高校3年の12月のちょうど今頃です。私はセンター試験を控える身ながら、友人と大阪近鉄花園ラグビー場に全国高校ラグビー選手権大会を見にいきました。進学校の受験生として「ありえない」「あるまじき」選択と行動と思われがちですが、私はそんなふうに思っていません。大阪に行ったから合格したと思っています。

私たちを出迎えてくれたのは、同年代の男の子たちの、それまで見たこともない「凄い姿」でした。「凄い姿」とは、大歓声沸き立つ競技場の真ん中で、埃と汗と血にまみれながら勇敢に戦う姿です。ある時はミスを犯し、あと一歩というところで届かないことが何度もある。激しく転んだり吹っ飛ばされたり、一見それは「カッコ悪い」「恥ずかしい」と思われがちな姿ですが、私にとっては全く、そうではありませんでした。トライを決めてガッツポーズを決める男の子より、すっ転んだり吹っ飛ばされたりしながらも、すぐさま立ち上がり走り始める姿に「凄い!」と心を熱くしたのです。

何をするにも間違いや失敗はつきまとう。それでも尚、成し遂げるために情熱を燃やし、力を尽くし、身を粉にして励む人こそ偉大なのだ、、、ということを、幸運にも入試本番直前に体感することができた。この経験がその後の試験に「プラスの影響しか与えなかった」のは言うまでもありません。

私にとって何が大事なのか。

それは他人に認められることなんかではなく、身を粉にして励み、力を尽くすことだったのです。何故なら、私自身が、男の子たちのそういう姿に胸を打たれたから。私の価値観はそこにあるのだと、本番直前に、はっきり気づいたのです。


近鉄花園ラグビー場で夫と知り合い、以降、私は夫の試合はほとんど全て見にいきました。毎回わくわくしながら足を運んだのは、そこに私の価値があるからです。アスリートは常にスーパースターやヒーローというわけではありえません。実際、夫も、あれだけ鍛えていながら激しく転倒したり、吹っ飛ばされたり、額から血が吹き出す怪我を負ったり、、世間的には「カッコ悪い姿」を何度も晒していました。しかし私は夫のそういう姿を「カッコ悪い」などと感じたことはただの一度もありません。私の胸を熱くしたのは、地面に叩きつけられ、一瞬這いつくばっても、すぐさま体を起こし走り始める、その瞬間の夫の「目」と「その先に見ているもの」だったのです。こうちゃんは、ラグビーというスポーツを通じて「傷つくことを恐れていては何もできない」ライフスタイルを身につけていました。それは「傷つく可能性」とどう向き合うかを模索し続けるライフスタイルです。
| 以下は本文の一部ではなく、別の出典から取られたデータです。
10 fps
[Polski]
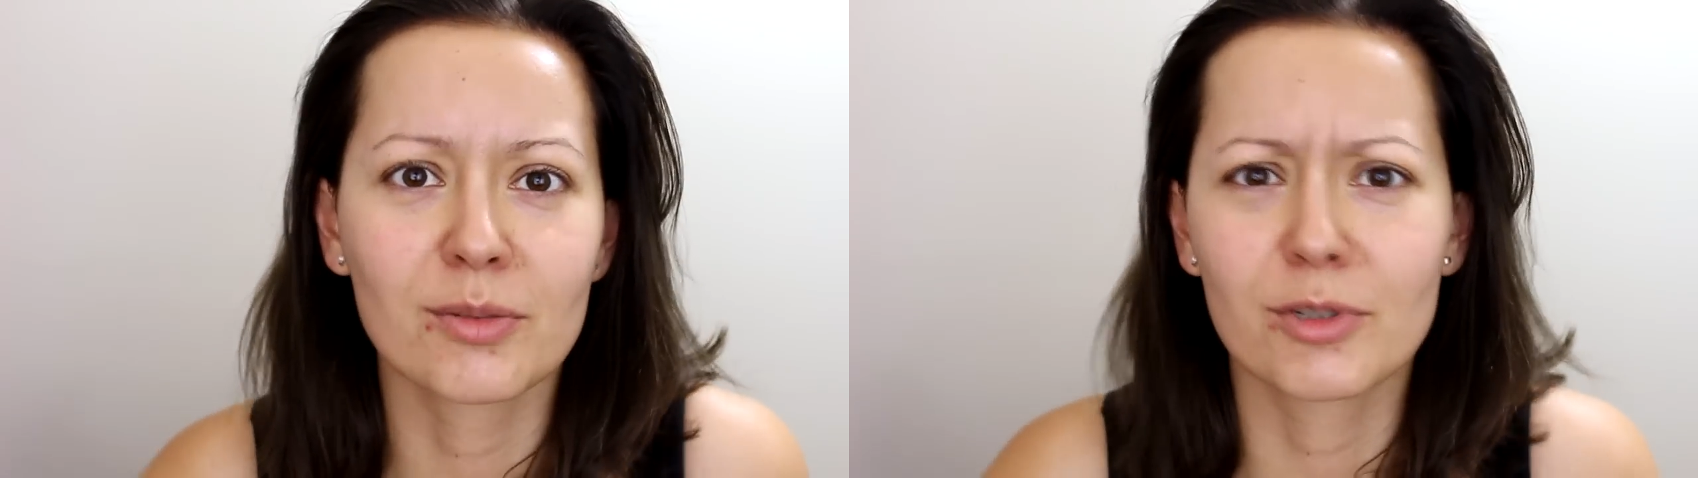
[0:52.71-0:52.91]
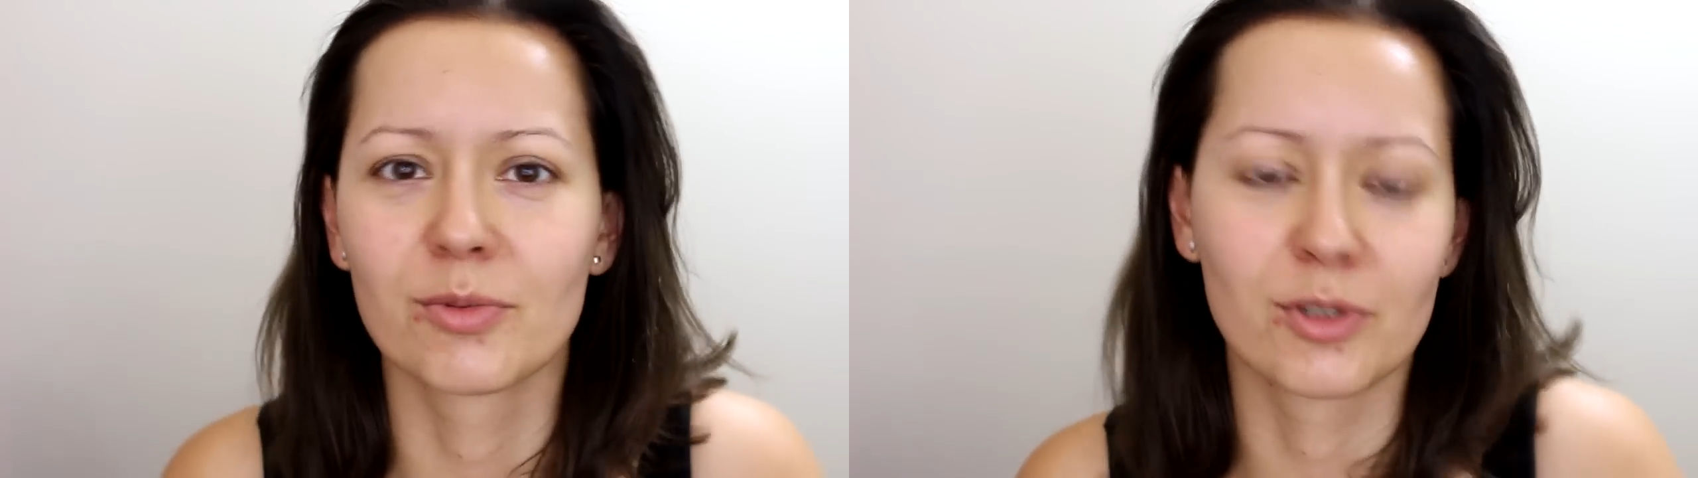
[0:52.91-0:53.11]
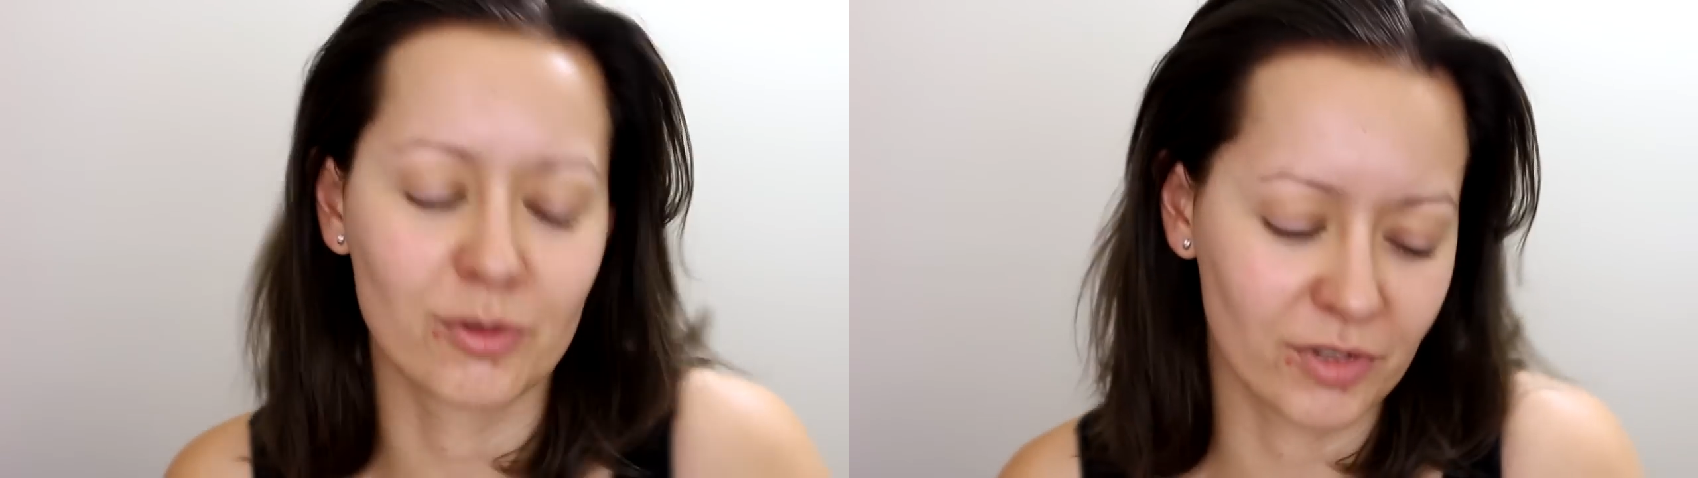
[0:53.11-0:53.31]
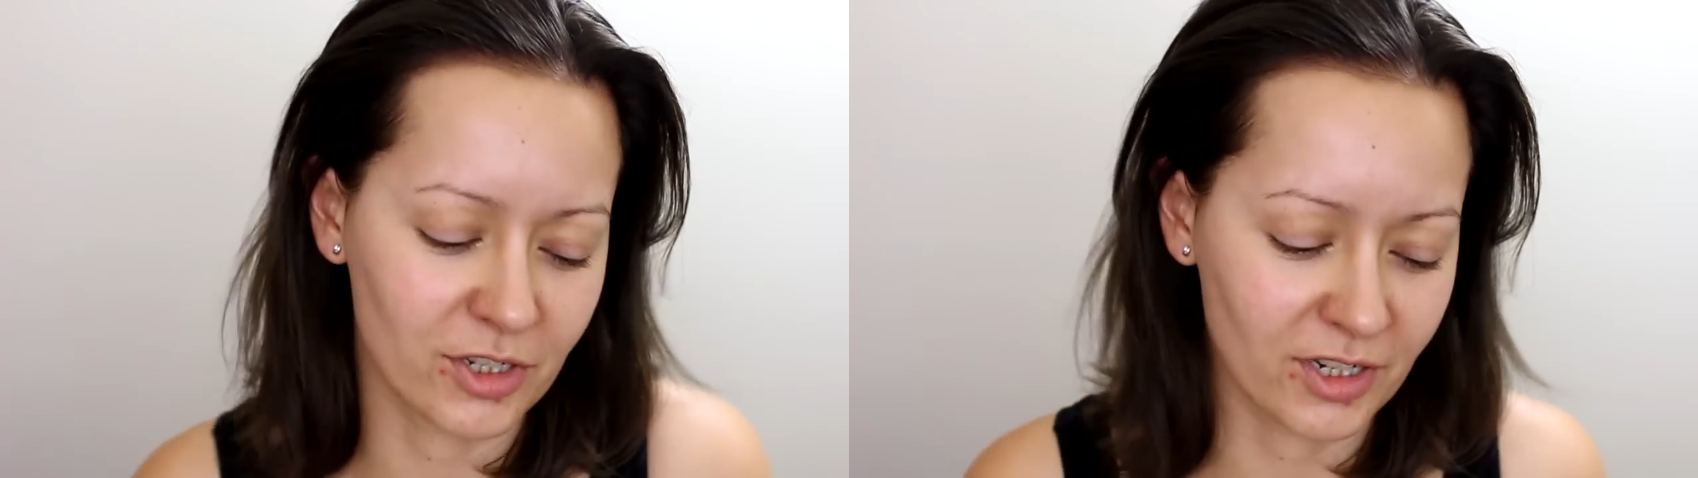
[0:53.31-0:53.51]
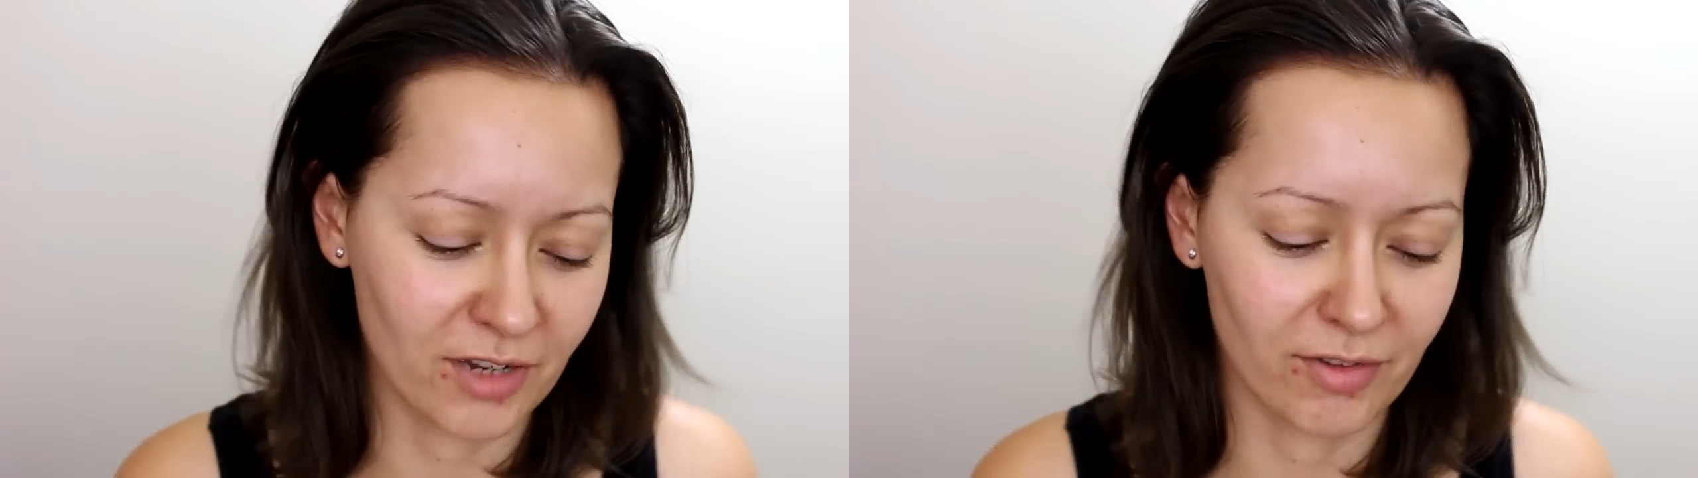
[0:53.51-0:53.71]
zobaczymy co tu
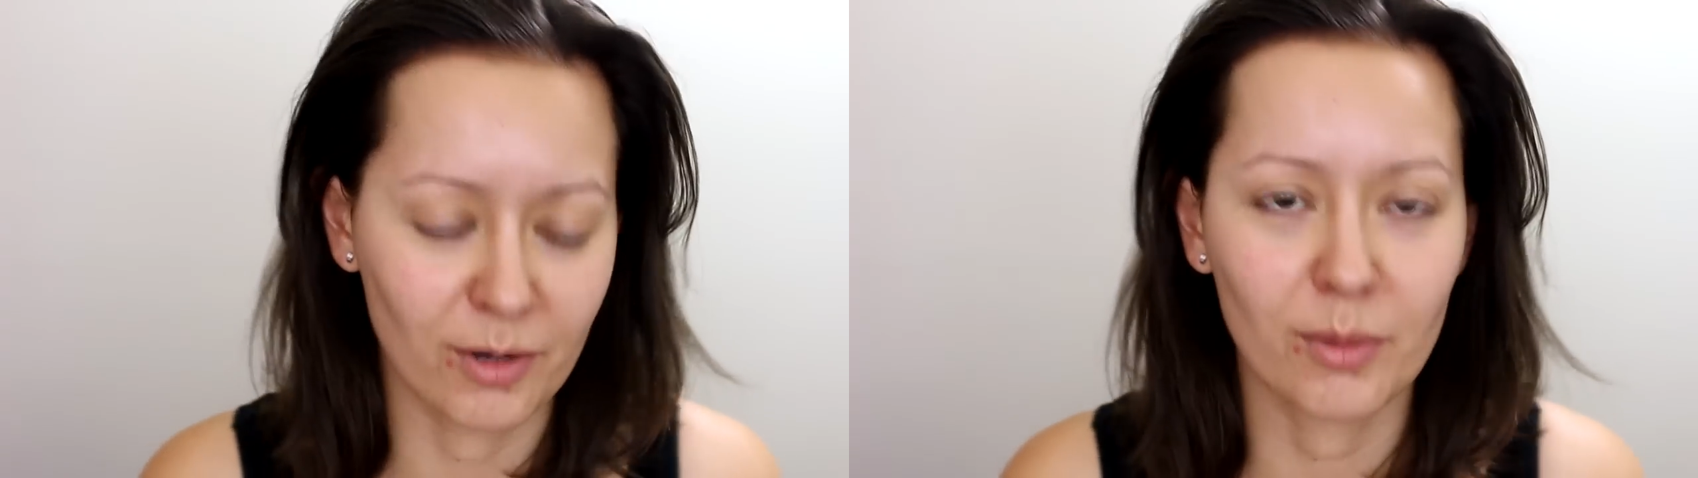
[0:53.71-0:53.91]
wyjdzie ciekawego.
ミスや怪我なん、それ自体、なんも怖いことあらへん。いっちゃん怖いんは「もう、ダメかもしれん(この試合は負けるかもしれない)」と思う自分が一瞬でも顔を出すことや。それだけは絶対許されへん。

若かりし頃のこうちゃんは、弱い自分が一瞬でも顔を出すことを「絶対許せない」と言って懸命に努力を継続していました。自分への信頼感を蓄積することが「弱い自分」を封じ込める唯一の方法と考えたのでしょう。そういう「自分だけのテーマ」を持ち、悪戦苦闘、七転八起する毎日が楽しくて仕方がないと言っていたのです。そして夫の経験は息子たちに次の言葉で伝えられました。

負けることが怖いんちゃうで。負けるかもしれんと思ってしまう自分が怖いんや。